> **What the exercise asks**
Restate each record below word for word, skipping images.

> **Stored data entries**
----

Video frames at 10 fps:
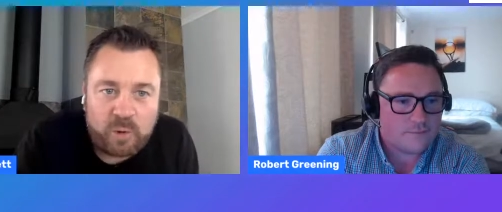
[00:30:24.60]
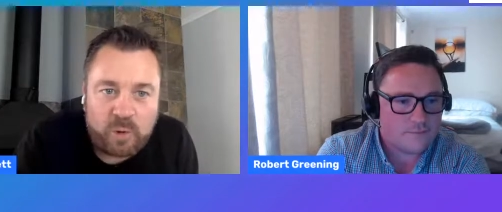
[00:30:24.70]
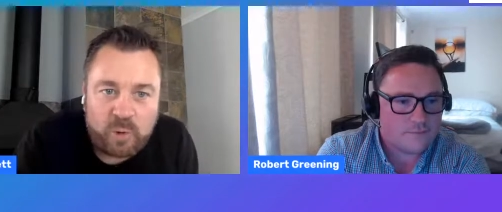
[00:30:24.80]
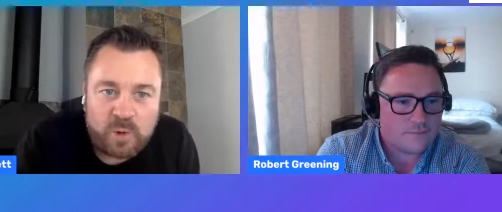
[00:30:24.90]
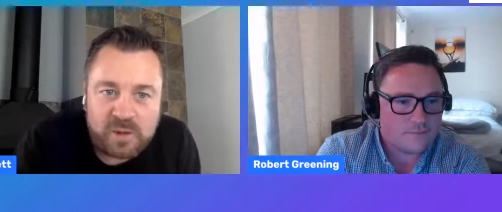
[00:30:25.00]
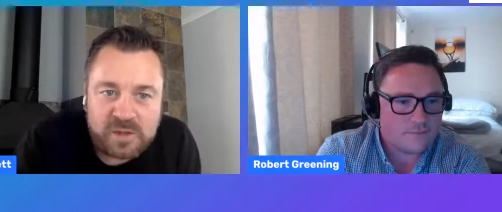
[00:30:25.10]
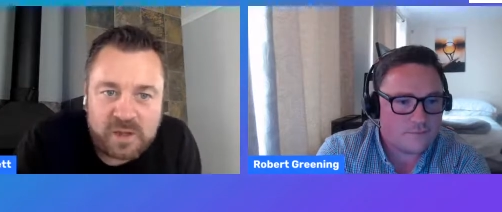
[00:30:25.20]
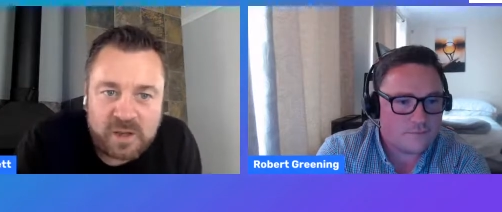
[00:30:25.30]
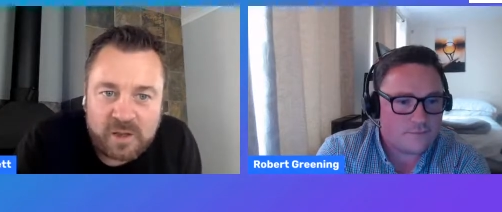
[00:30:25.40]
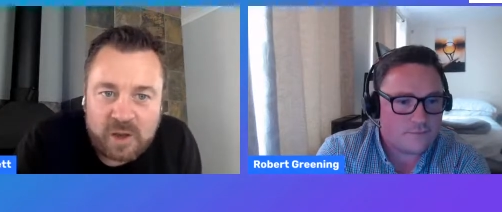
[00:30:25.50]
Speaker 1: CloudCall can
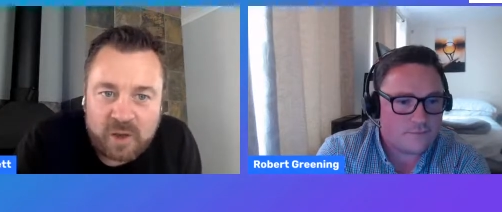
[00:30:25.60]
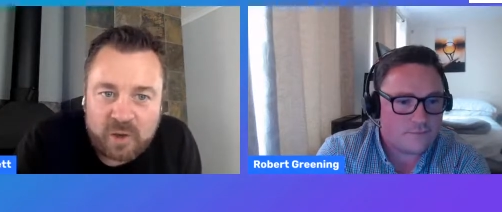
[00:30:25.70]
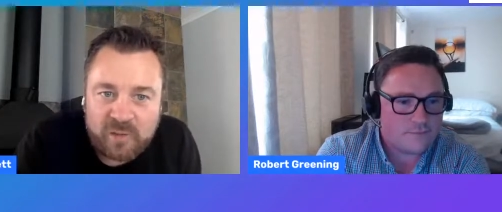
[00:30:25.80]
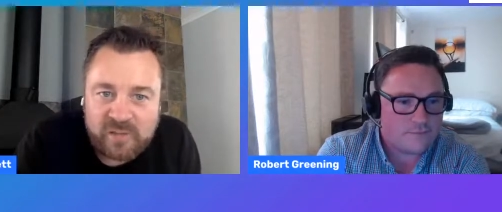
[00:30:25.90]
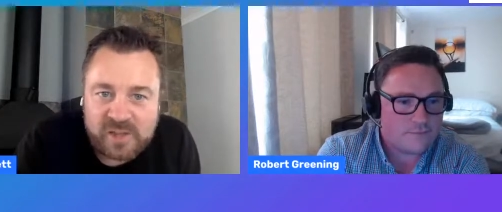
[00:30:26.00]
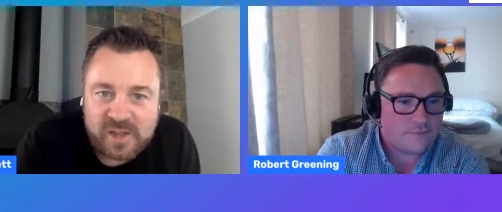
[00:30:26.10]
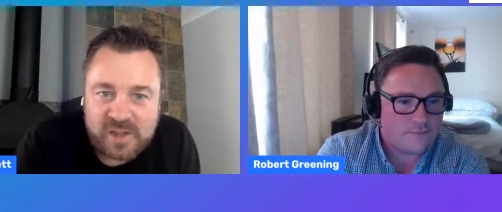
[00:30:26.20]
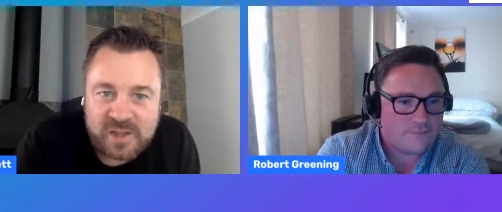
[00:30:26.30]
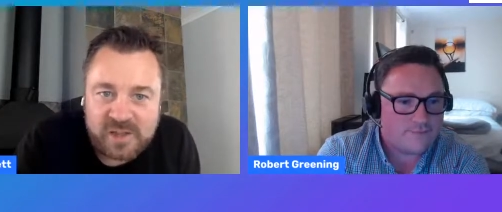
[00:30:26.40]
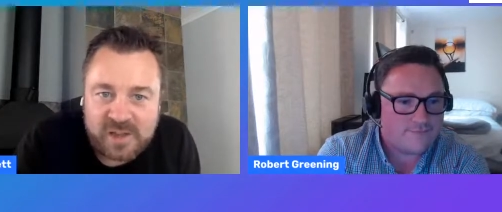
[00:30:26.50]
turn
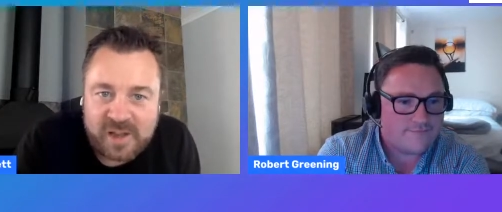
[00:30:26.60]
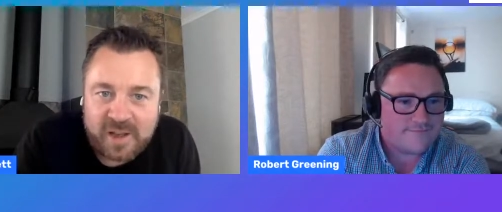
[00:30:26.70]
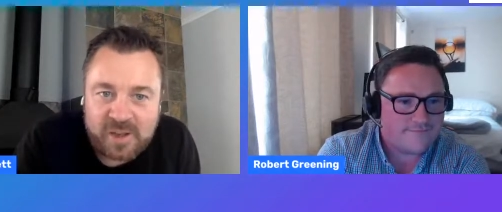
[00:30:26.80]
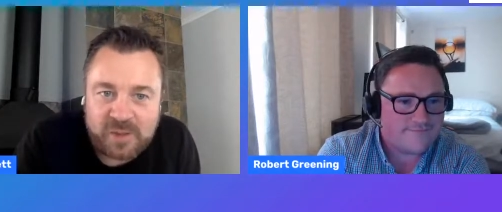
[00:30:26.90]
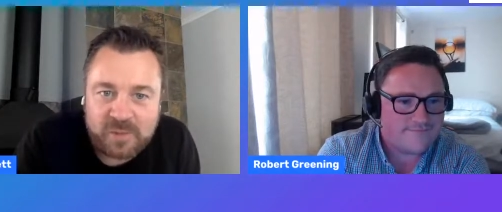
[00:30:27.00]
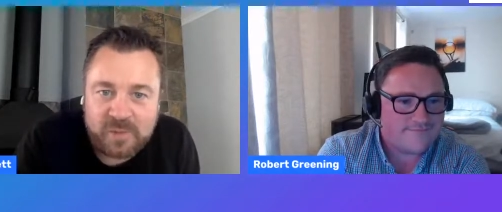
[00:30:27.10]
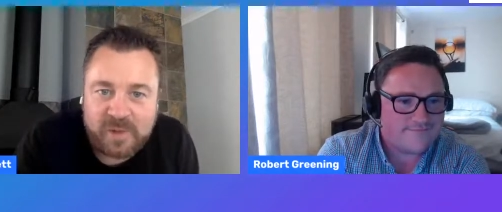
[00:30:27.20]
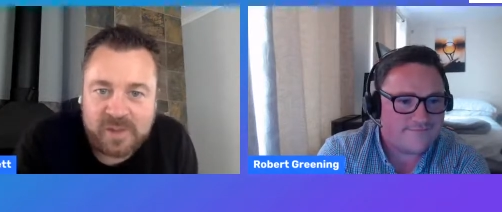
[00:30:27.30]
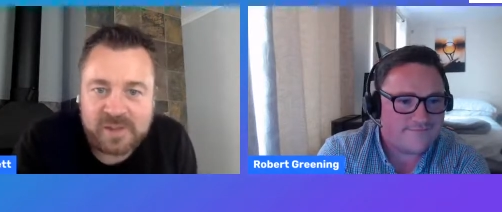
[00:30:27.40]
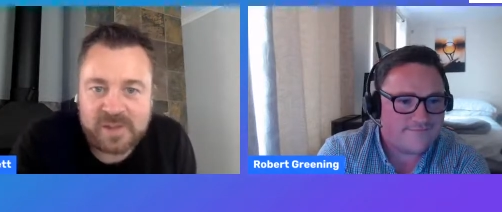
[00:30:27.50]
conversation into actionable
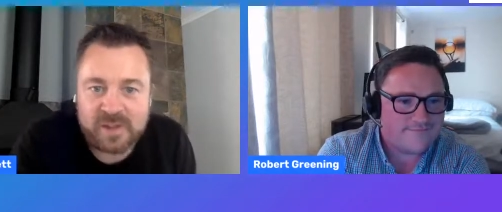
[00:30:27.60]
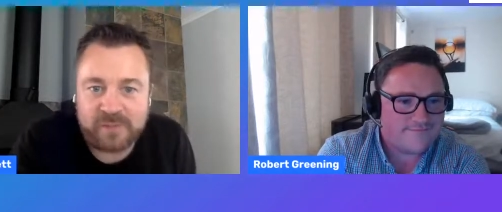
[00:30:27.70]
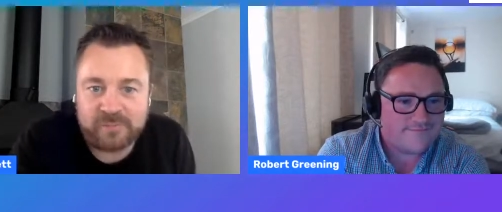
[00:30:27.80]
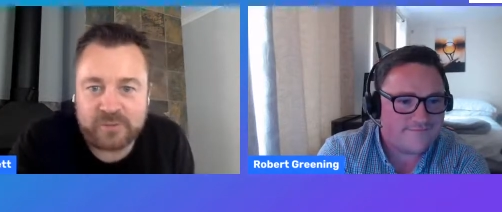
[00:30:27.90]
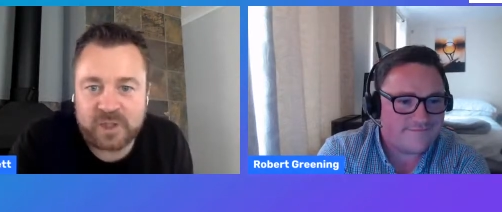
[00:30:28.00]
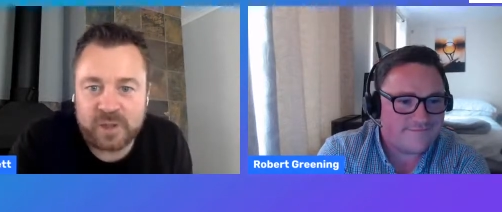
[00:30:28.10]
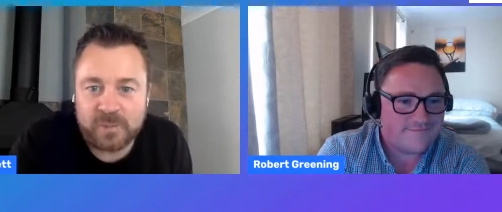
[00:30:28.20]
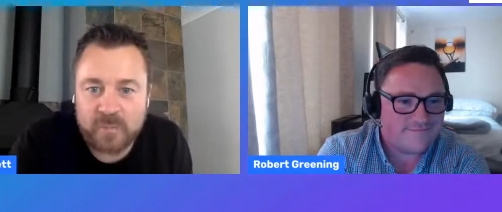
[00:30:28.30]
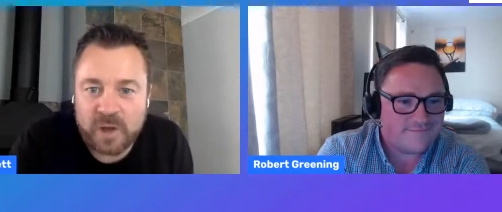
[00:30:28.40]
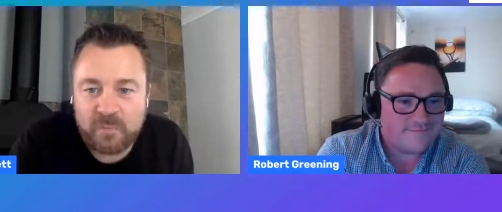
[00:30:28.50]
insight.
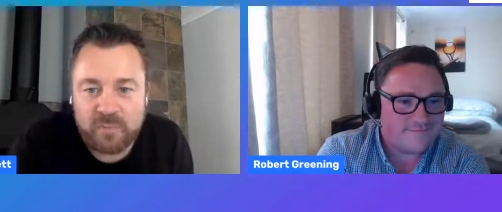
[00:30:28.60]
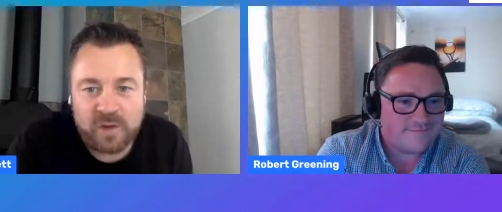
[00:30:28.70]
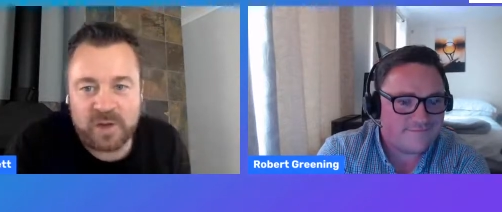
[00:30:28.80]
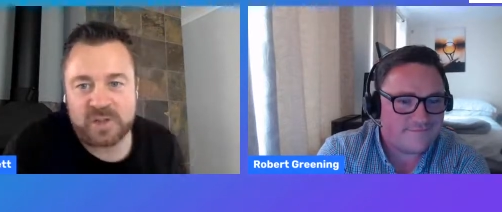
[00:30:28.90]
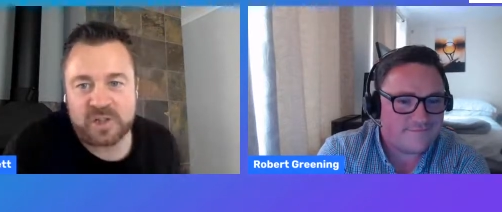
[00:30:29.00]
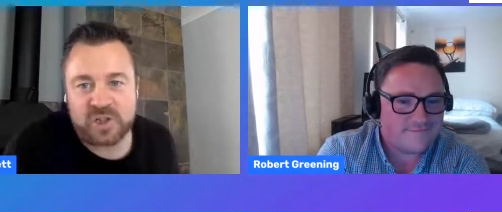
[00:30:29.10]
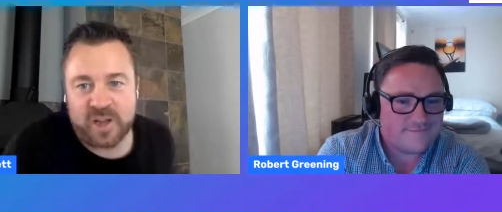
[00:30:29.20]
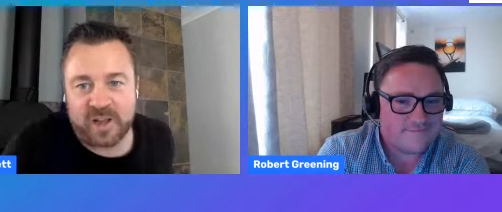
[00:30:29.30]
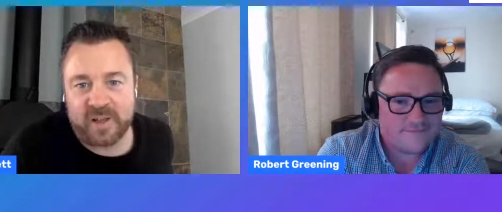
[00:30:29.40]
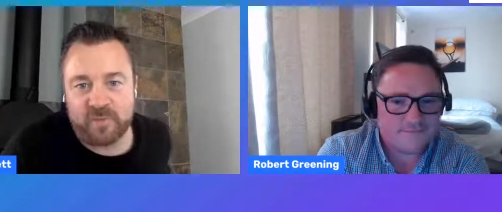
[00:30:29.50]
So, um, really good to
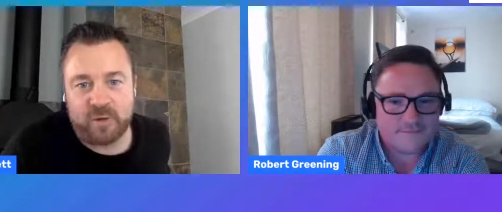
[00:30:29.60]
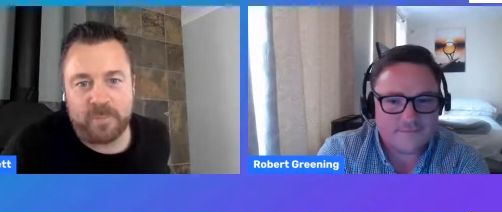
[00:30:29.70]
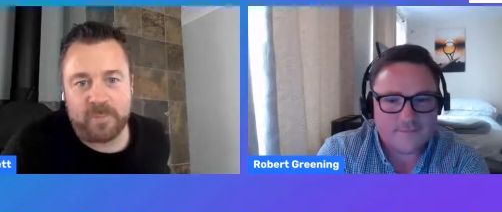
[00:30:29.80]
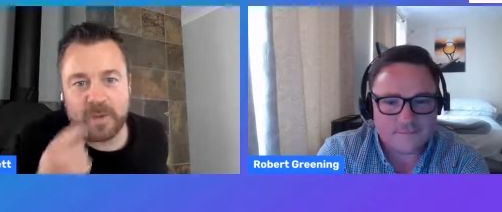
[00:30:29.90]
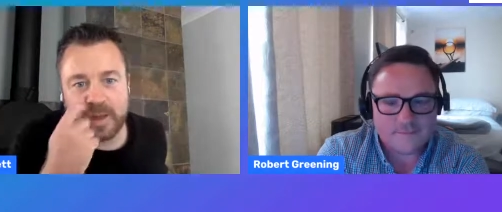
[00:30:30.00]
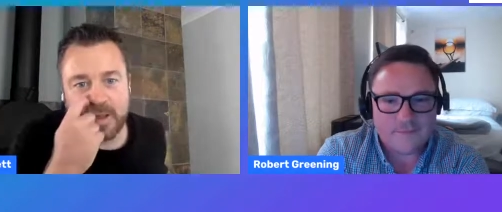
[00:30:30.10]
chat again, Rob.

----

> **Written response**
Video frames at 10 fps:
[00:30:24.60]
[00:30:24.70]
[00:30:24.80]
[00:30:24.90]
[00:30:25.00]
[00:30:25.10]
[00:30:25.20]
[00:30:25.30]
[00:30:25.40]
[00:30:25.50]
Speaker 1: CloudCall can
[00:30:25.60]
[00:30:25.70]
[00:30:25.80]
[00:30:25.90]
[00:30:26.00]
[00:30:26.10]
[00:30:26.20]
[00:30:26.30]
[00:30:26.40]
[00:30:26.50]
turn
[00:30:26.60]
[00:30:26.70]
[00:30:26.80]
[00:30:26.90]
[00:30:27.00]
[00:30:27.10]
[00:30:27.20]
[00:30:27.30]
[00:30:27.40]
[00:30:27.50]
conversation into actionable
[00:30:27.60]
[00:30:27.70]
[00:30:27.80]
[00:30:27.90]
[00:30:28.00]
[00:30:28.10]
[00:30:28.20]
[00:30:28.30]
[00:30:28.40]
[00:30:28.50]
insight.
[00:30:28.60]
[00:30:28.70]
[00:30:28.80]
[00:30:28.90]
[00:30:29.00]
[00:30:29.10]
[00:30:29.20]
[00:30:29.30]
[00:30:29.40]
[00:30:29.50]
So, um, really good to
[00:30:29.60]
[00:30:29.70]
[00:30:29.80]
[00:30:29.90]
[00:30:30.00]
[00:30:30.10]
chat again, Rob.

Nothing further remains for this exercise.